Carmen Romero wears many ‘hats’. She’s a teacher, head of department and international coordinator at one of Gradia’s partners in the Basque country, CIFP Construccion Bizkaia in Bilbao. Like many others, their college switched to distance learning on 13 March.
“Overall, changing to distance learning was expected to be a big challenge for all the teachers and students, but the response and reaction has been really good, better than we expected”, Carmen says in her new home office (= dinner table). Most of CIFP Bizkaia’s students are following the classes and making the tasks and jobs that teachers ask them to deliver. Meet is used for video conferences and, in the beginning, they also used Zoom. All the teachers are willing to help students and attend to their needs even outside of their “regular” timetable. Possibly an advantage of being an small organization. Learning and teaching are progressing relatively well under the circumstances and this way of working will continue, at least, until 15 May.
“The biggest challenge has been to transfer the tasks that should have been done at the college workshops for tasks that can be done at home.” Many of the technical skills of construction trade can’t be developed at home, so teachers have come up with different challenges in which the students can combine creativity, technical knowledge, measurements and budgeting. For example, the 2nd year students of interior work have to “set up” their own company and make a proposal for refurbishing their own houses. The task includes making the drawings, searching for materials and explaining how they should be used, taking measurements, budgeting and explaining which professions are needed to perform the work as well as make a work plan for the whole project.
“Initially we worried about the access to the Internet from home, but fortunately most of our students had it.” For those who didn’t (only two of them), the college loaned each of them a computer with a key for the Internet. All the schools in the Basque Country had the order to do it, being provided Internet keys if necessary.
“None of us were prepared for this situation.” It has been a completely new way of working for our schools which are still very much based on in-person interaction and classes. But due to the willpower of the teachers we are dealing with it beyond anything we could have imagined. According to Carmen, it’s unlikely that this experience will change the way their college operates in the future. “Basically because, as I have mentioned earlier, our specific field implies the need of being at the workshops to gain the skills and competences.”
The coronavirus situation has of course had an impact on the college’s international activities. “The first impact happened when Italy closed their borders.
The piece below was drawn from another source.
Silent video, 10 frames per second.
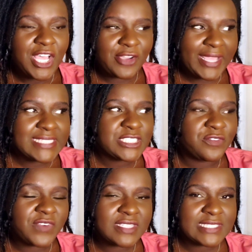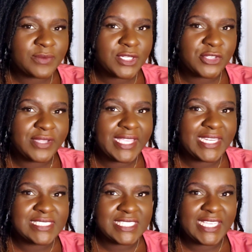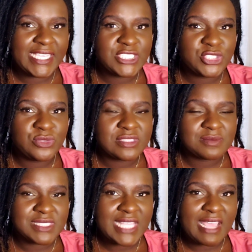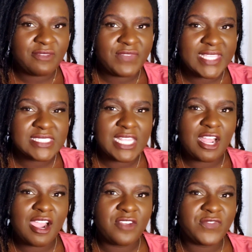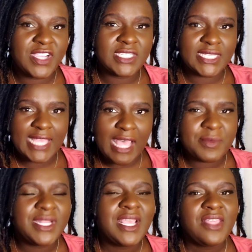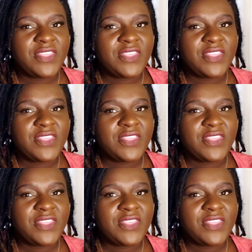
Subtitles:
Okay, so first I want to go ahead and dig into some side effects that are fairly common.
Seven of our students were prepared to make their internships in companies there and, after waiting for two weeks to see the progress of the (at that moment) limited epidemic, they had to unpack their luggage and stay at home.” The second wave of events happened when three CIFP students who were in Finland at the time the state of alarm started in Spain and there was a mad dash to bring them back home quickly. “I became 10 years older in only 24 hours!”, Carmen recalls.
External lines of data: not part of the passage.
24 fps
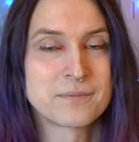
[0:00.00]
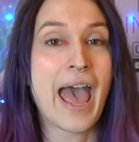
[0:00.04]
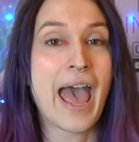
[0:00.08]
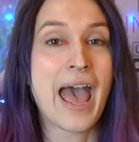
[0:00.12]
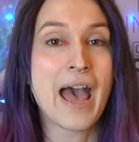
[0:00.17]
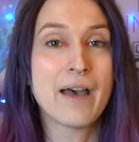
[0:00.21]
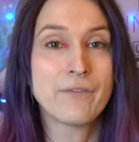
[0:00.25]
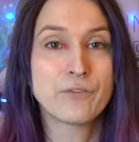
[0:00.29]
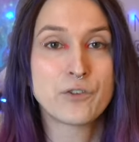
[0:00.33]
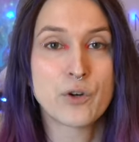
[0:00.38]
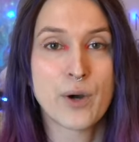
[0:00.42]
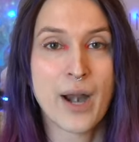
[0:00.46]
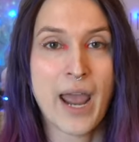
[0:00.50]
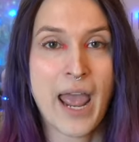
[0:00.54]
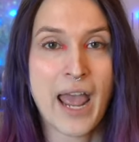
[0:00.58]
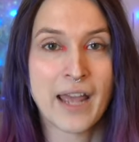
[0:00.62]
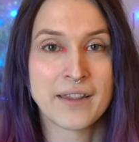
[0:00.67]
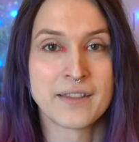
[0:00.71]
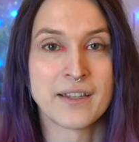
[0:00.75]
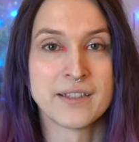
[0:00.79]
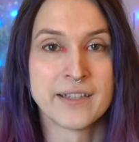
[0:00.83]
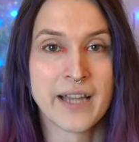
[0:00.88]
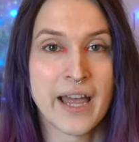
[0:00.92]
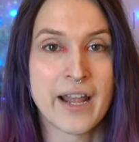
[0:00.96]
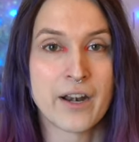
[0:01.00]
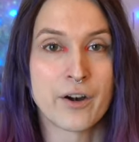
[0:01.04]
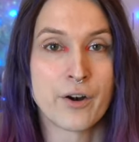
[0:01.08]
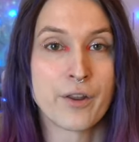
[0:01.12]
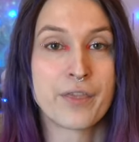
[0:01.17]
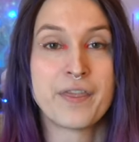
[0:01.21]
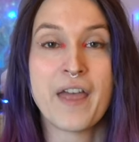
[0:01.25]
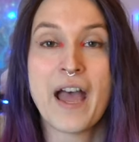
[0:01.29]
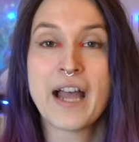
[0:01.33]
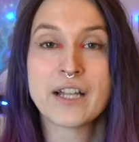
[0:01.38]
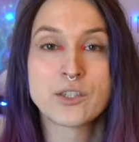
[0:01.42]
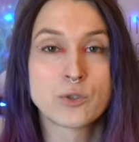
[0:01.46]
After I had the letter,
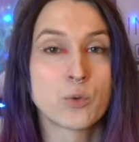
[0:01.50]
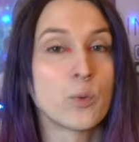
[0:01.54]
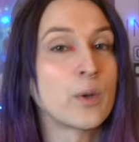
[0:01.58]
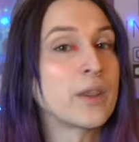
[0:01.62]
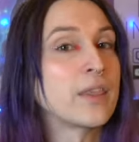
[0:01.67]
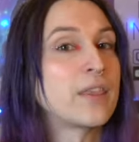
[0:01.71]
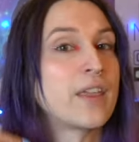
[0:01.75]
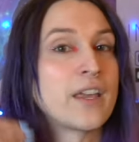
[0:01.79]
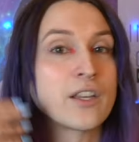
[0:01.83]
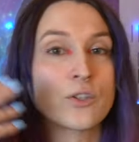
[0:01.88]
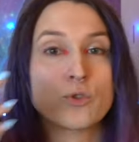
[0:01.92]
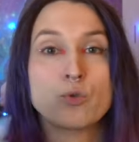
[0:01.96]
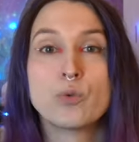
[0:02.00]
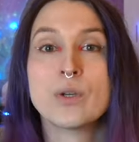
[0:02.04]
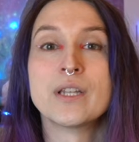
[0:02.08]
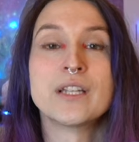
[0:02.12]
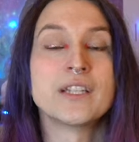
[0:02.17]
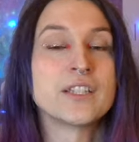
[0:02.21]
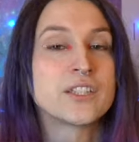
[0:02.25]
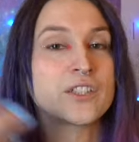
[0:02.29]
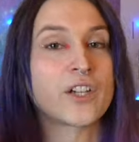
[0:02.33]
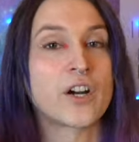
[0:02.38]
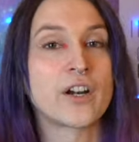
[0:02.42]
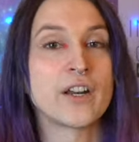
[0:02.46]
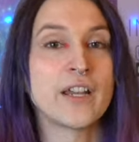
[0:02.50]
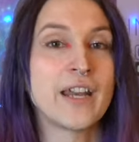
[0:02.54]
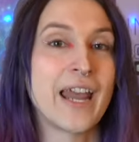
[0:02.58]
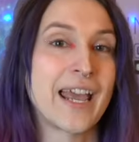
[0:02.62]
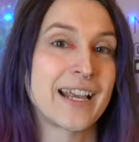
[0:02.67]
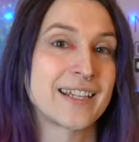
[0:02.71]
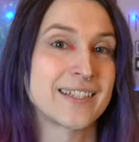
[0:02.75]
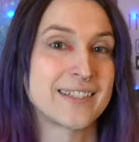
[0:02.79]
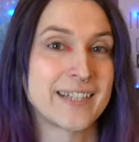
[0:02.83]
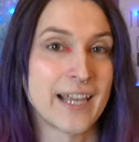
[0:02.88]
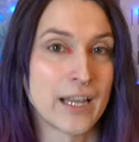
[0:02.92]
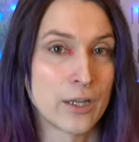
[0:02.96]
that's when things really started
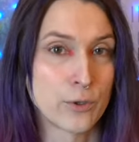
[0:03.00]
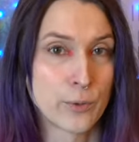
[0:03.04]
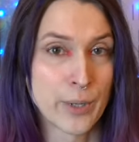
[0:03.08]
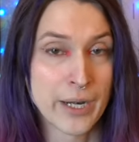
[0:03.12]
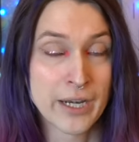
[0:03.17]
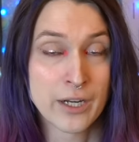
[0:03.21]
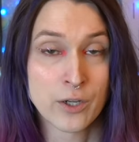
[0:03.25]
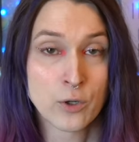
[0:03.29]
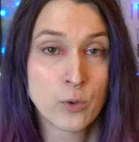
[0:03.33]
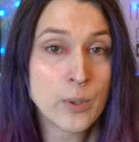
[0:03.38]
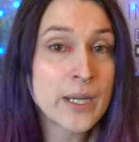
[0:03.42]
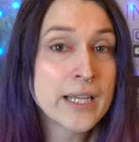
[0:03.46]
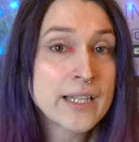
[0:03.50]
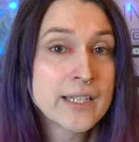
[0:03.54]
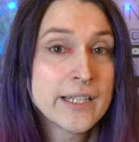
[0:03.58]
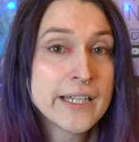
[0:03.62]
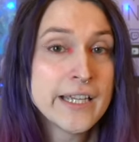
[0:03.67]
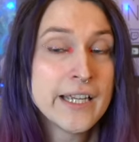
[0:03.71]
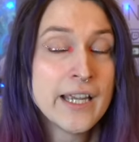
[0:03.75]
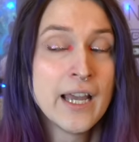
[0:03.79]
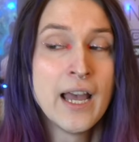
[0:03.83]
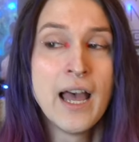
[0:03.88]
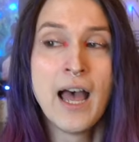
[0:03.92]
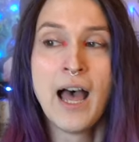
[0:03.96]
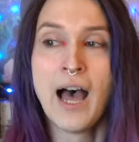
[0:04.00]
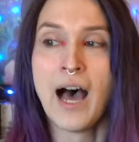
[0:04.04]
accelerating quickly.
The third impact has been that the college has had to ask for change of duration of their Erasmus+ funding so that they could use the grants at a later date, if possible. The future of mobility activities depends greatly on the medical developments: ” While the vaccine is not yet available and there are no effective medical treatments for this virus, I don’t think we are willing to risk sending the students or teachers abroad. It feels like the most appropriate approach at the moment.” Carmen remains optimistic and thinks that, as all whole scientific community all over the world is working to find a solution, it will come earlier than we can even imagine.
Under Spain’s state of emergency regulations, citizens can only go out alone to buy food, seek medical care, for emergencies or to work in essential industries. Despite staying indoors for weeks, Carmen says she’s coping very well. “As everyone here, I miss leaving my home, going out, seeing others in person.” But, at the same time, not having to invest time in going to the work place has meant that there is time left over to do other things. “I try to be dressed as if I were going to school every day. It can sound superficial but I’m sure that to spend the whole day wearing leggings and an old t-shirt makes you, how I could say it, feel scruffy and, consequentely, can make you feel unhappy after several weeks inside the home. But anyway, I just want to go out 🙂 “ , Carmen adds. She believes that the current changes to the way of living will continue while there is a medical solution. “When it comes, we will work and behave as we have always done. Spanish people, “genetically”, need close physical contact.”
And finally Carmen would like to remind us all that “many persons are suffering terribly with this pandemic. Some of our friends have lost their mother, father or other relatives; some of our acquaintances have died. It’s a good time to reflect on how we behave with our family, friends, schoolmates or neighbours. It’s a time to rethink our priorities and to be grateful for all we have, for the life we enjoy and it’s time to “send into permanent exile” the complaints and the selfishness.”